| Input |
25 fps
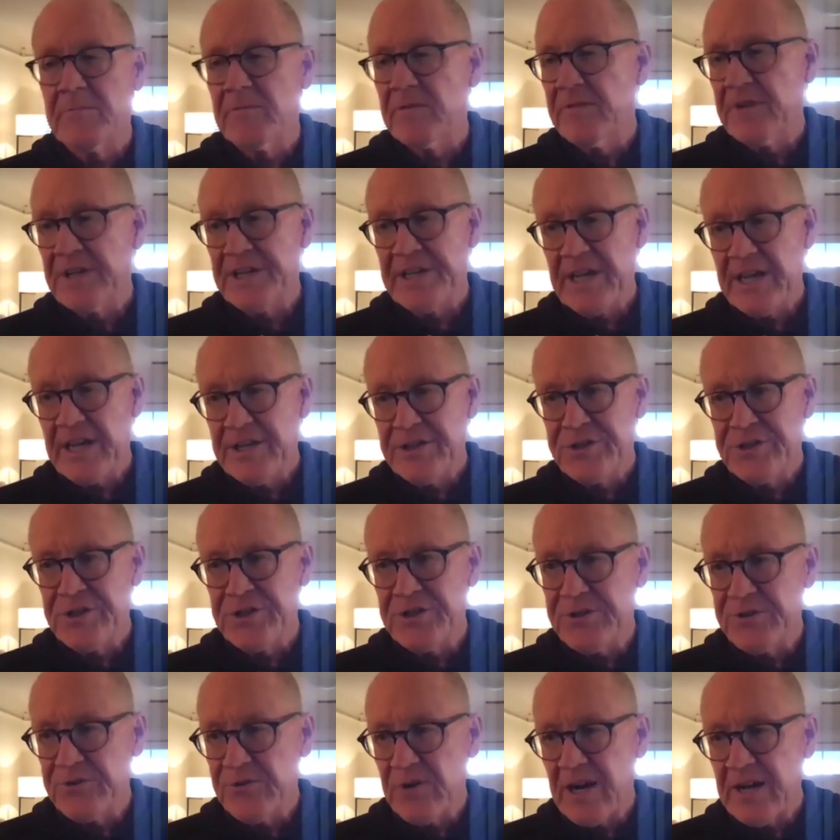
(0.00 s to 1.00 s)

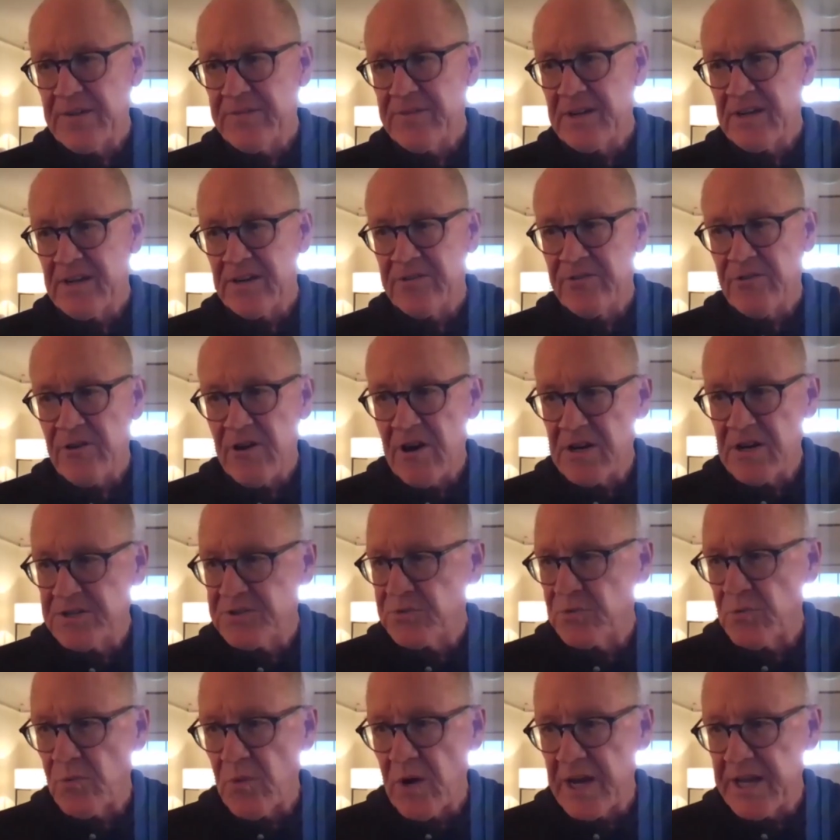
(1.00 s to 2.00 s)
vacation driving
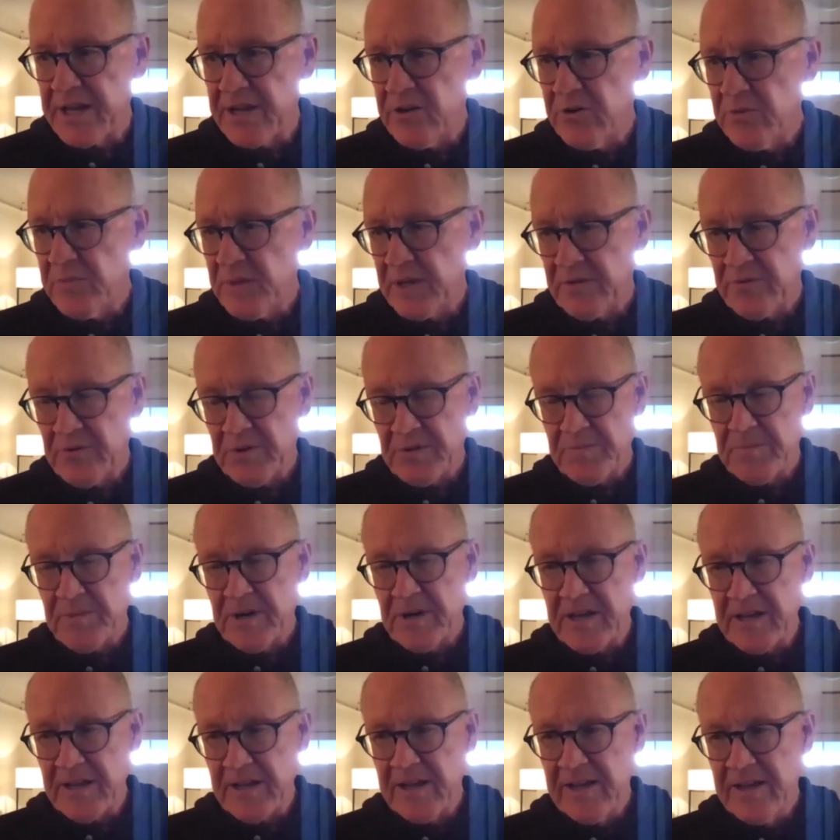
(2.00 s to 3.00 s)
across Wyoming with
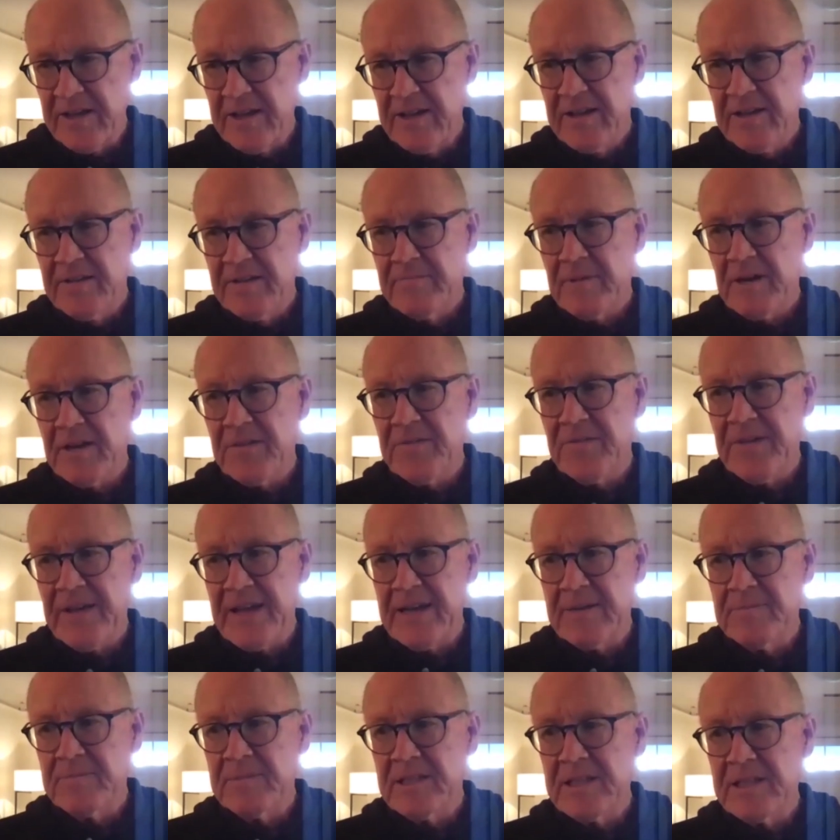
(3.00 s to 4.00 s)
my
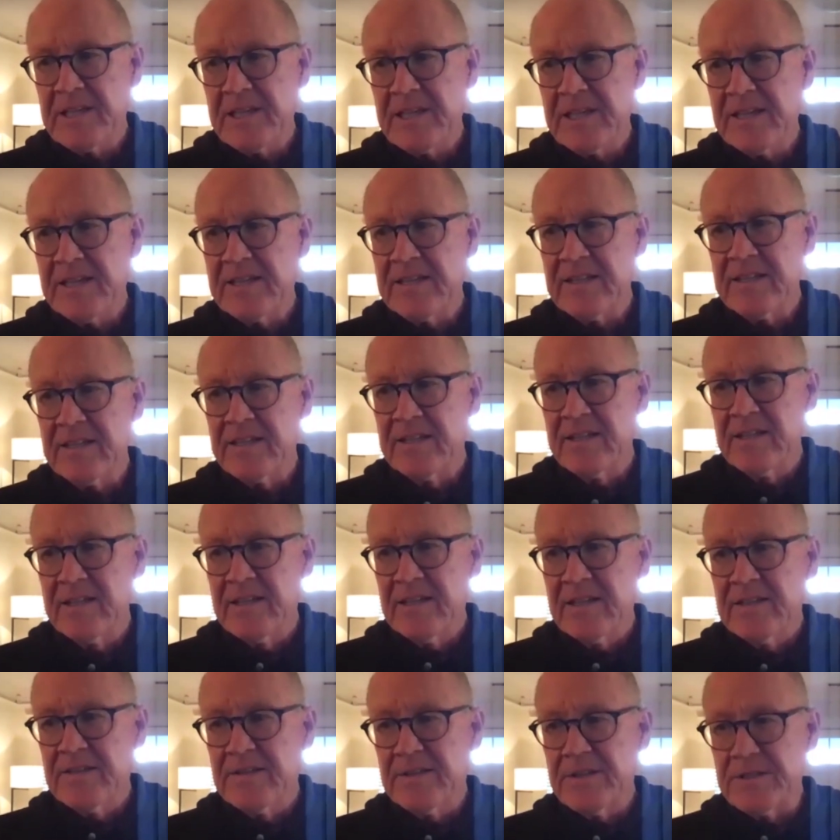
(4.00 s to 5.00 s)
family, and
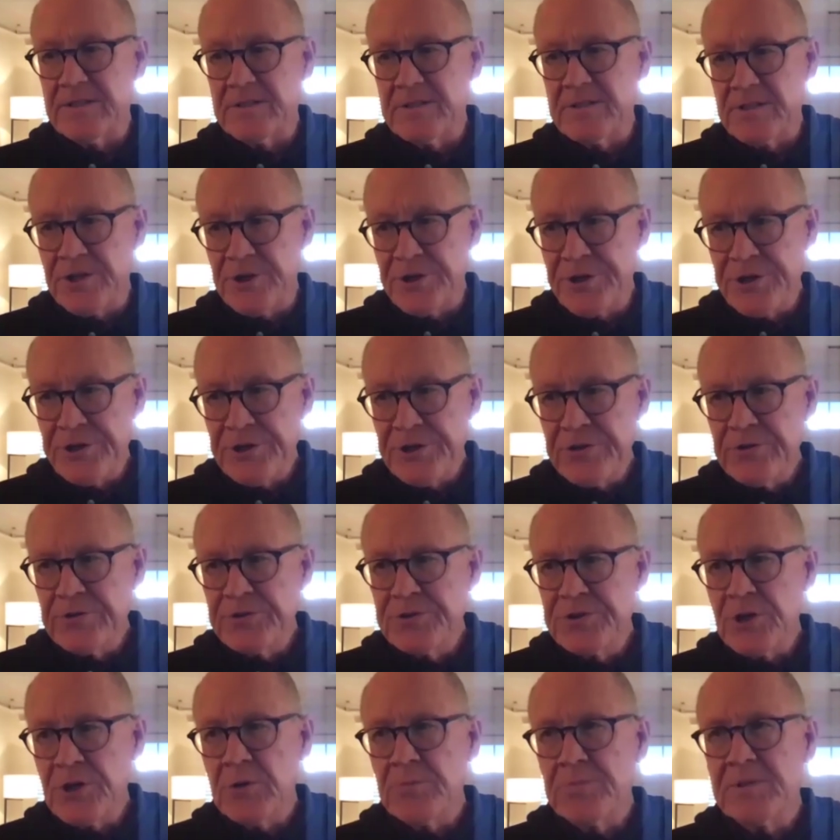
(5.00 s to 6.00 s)
this
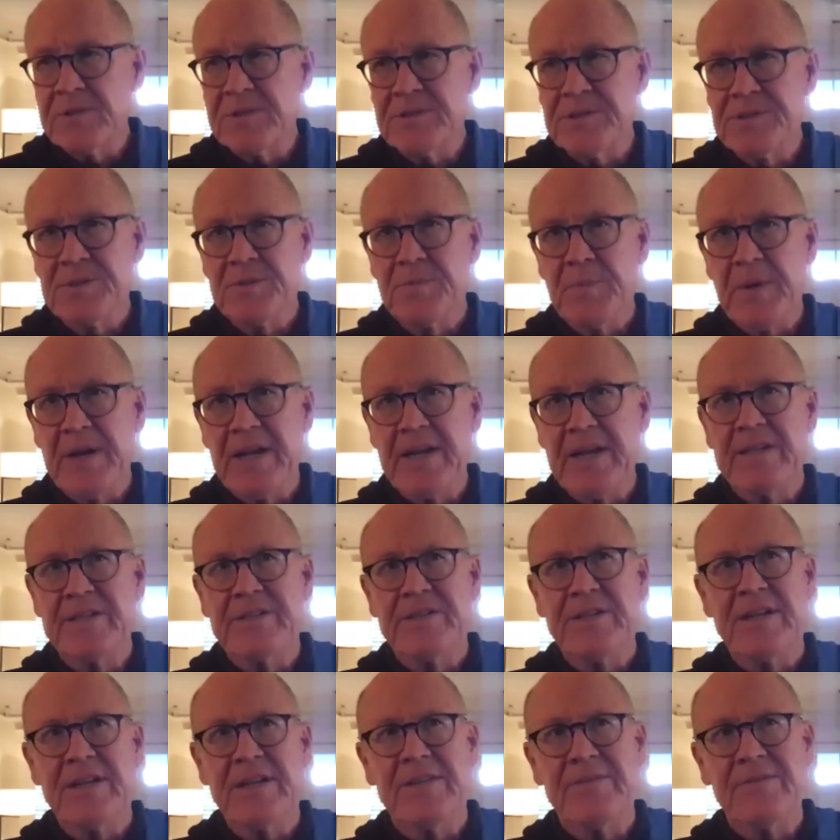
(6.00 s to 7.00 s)
huge open
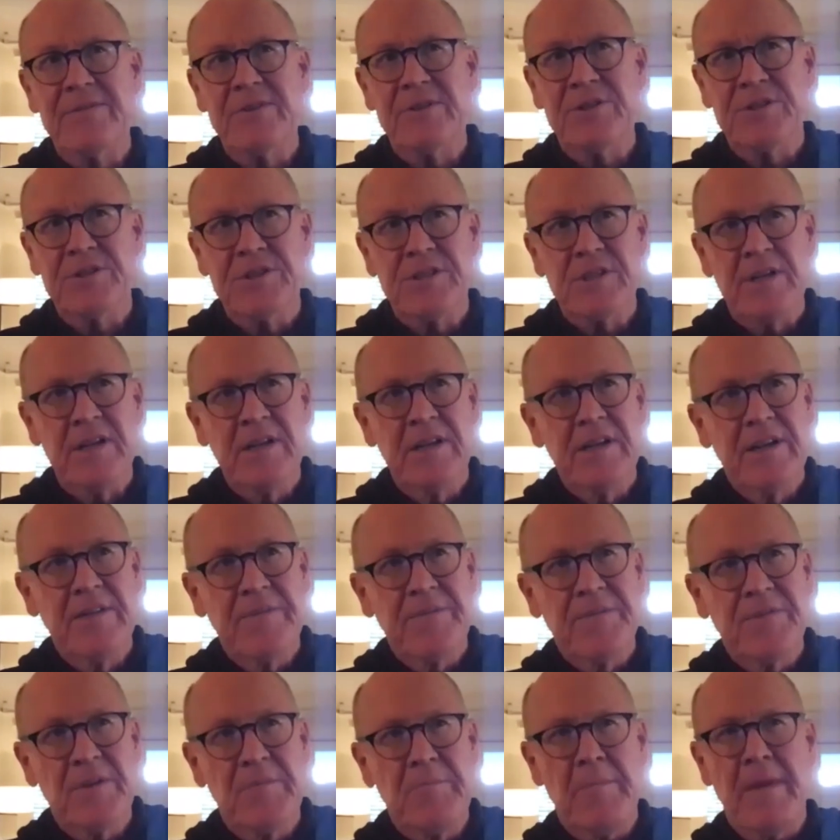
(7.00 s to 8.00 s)
space, and just
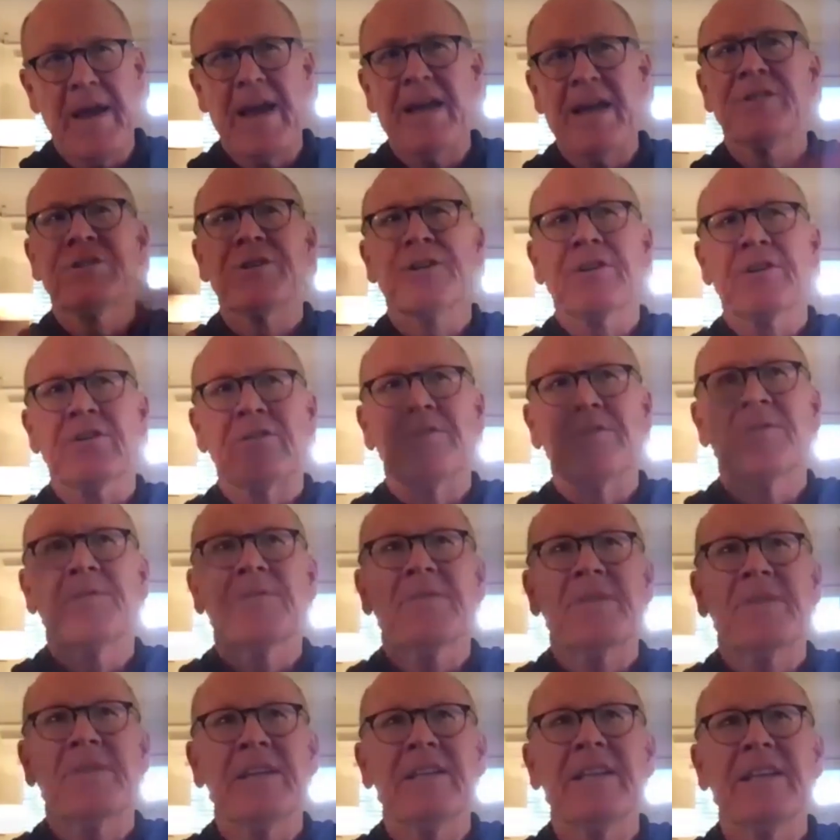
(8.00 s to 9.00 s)
the magical
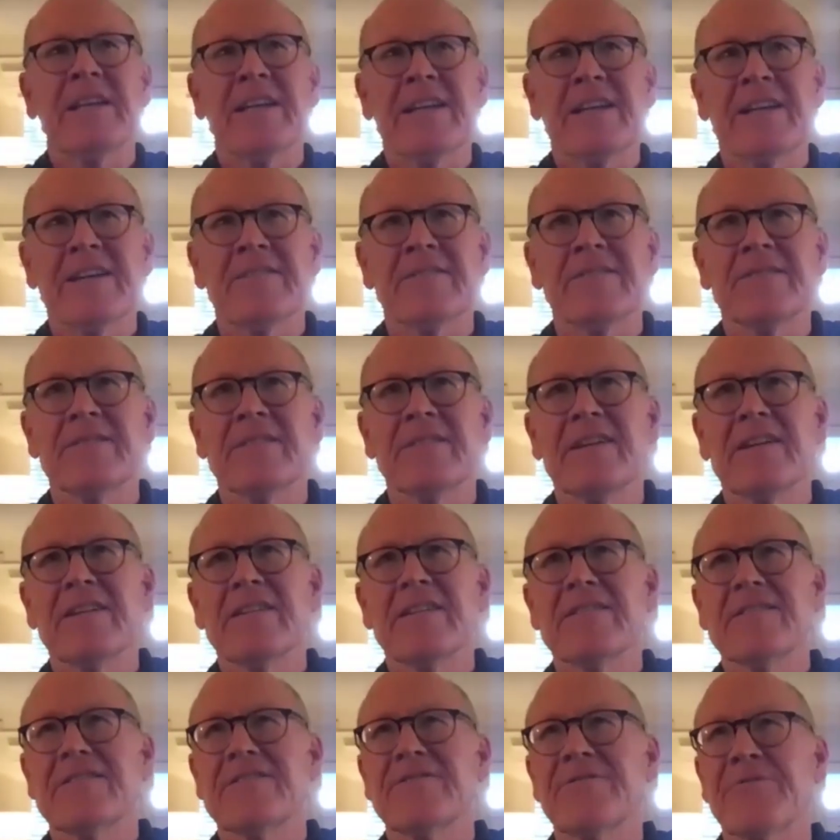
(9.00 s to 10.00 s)
feeling of
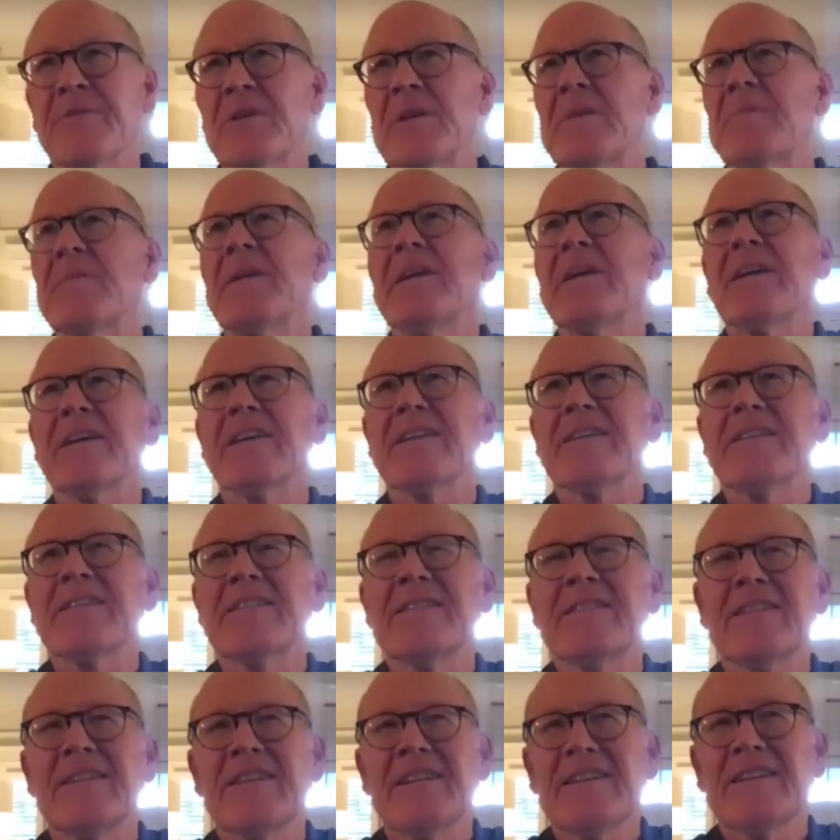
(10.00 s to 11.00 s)
dreaming and
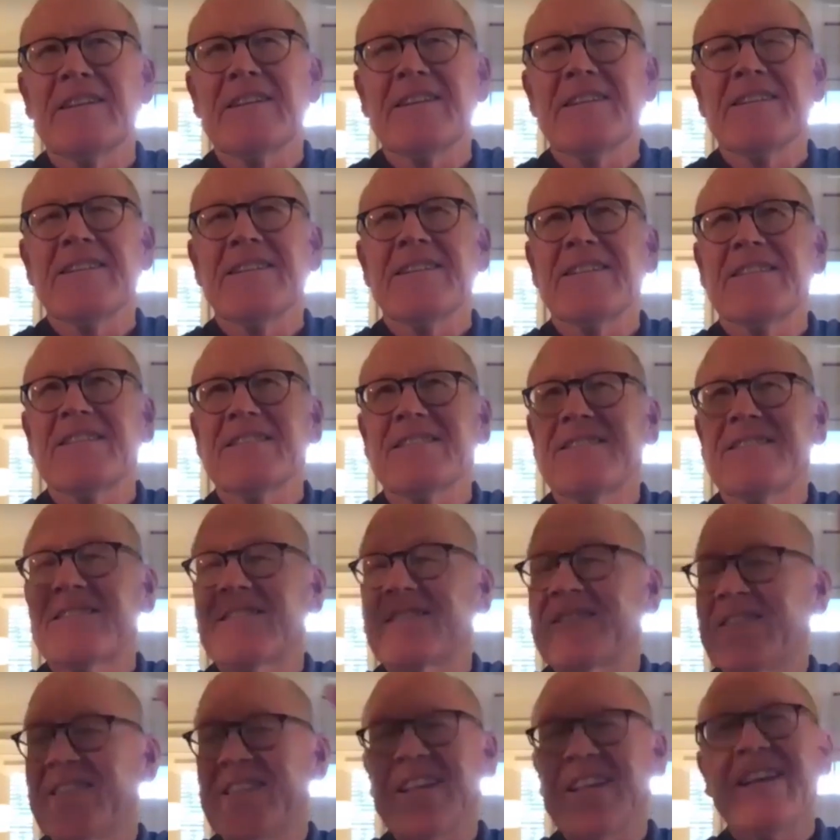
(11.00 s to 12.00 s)

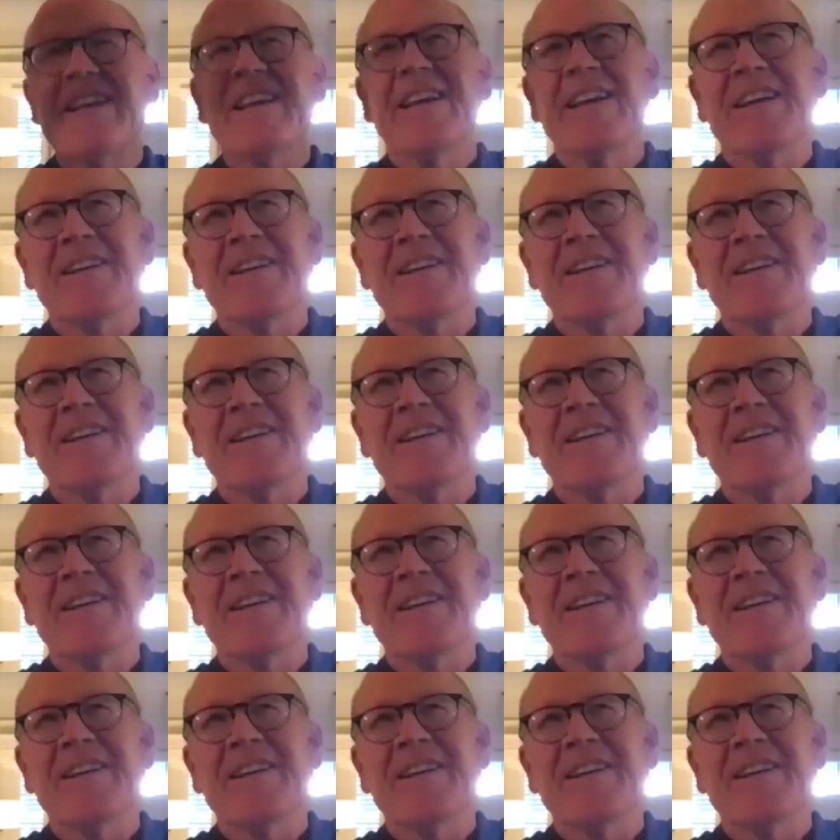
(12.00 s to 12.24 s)
thinking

| Exercise instructions |
Copy exactly the lines from the one containing "(4.00 s to 5.00 s)" through the final line of the records above, both included, and leave out any pictures.

| The completed task |
(4.00 s to 5.00 s)
family, and
(5.00 s to 6.00 s)
this
(6.00 s to 7.00 s)
huge open
(7.00 s to 8.00 s)
space, and just
(8.00 s to 9.00 s)
the magical
(9.00 s to 10.00 s)
feeling of
(10.00 s to 11.00 s)
dreaming and
(11.00 s to 12.00 s)

(12.00 s to 12.24 s)
thinking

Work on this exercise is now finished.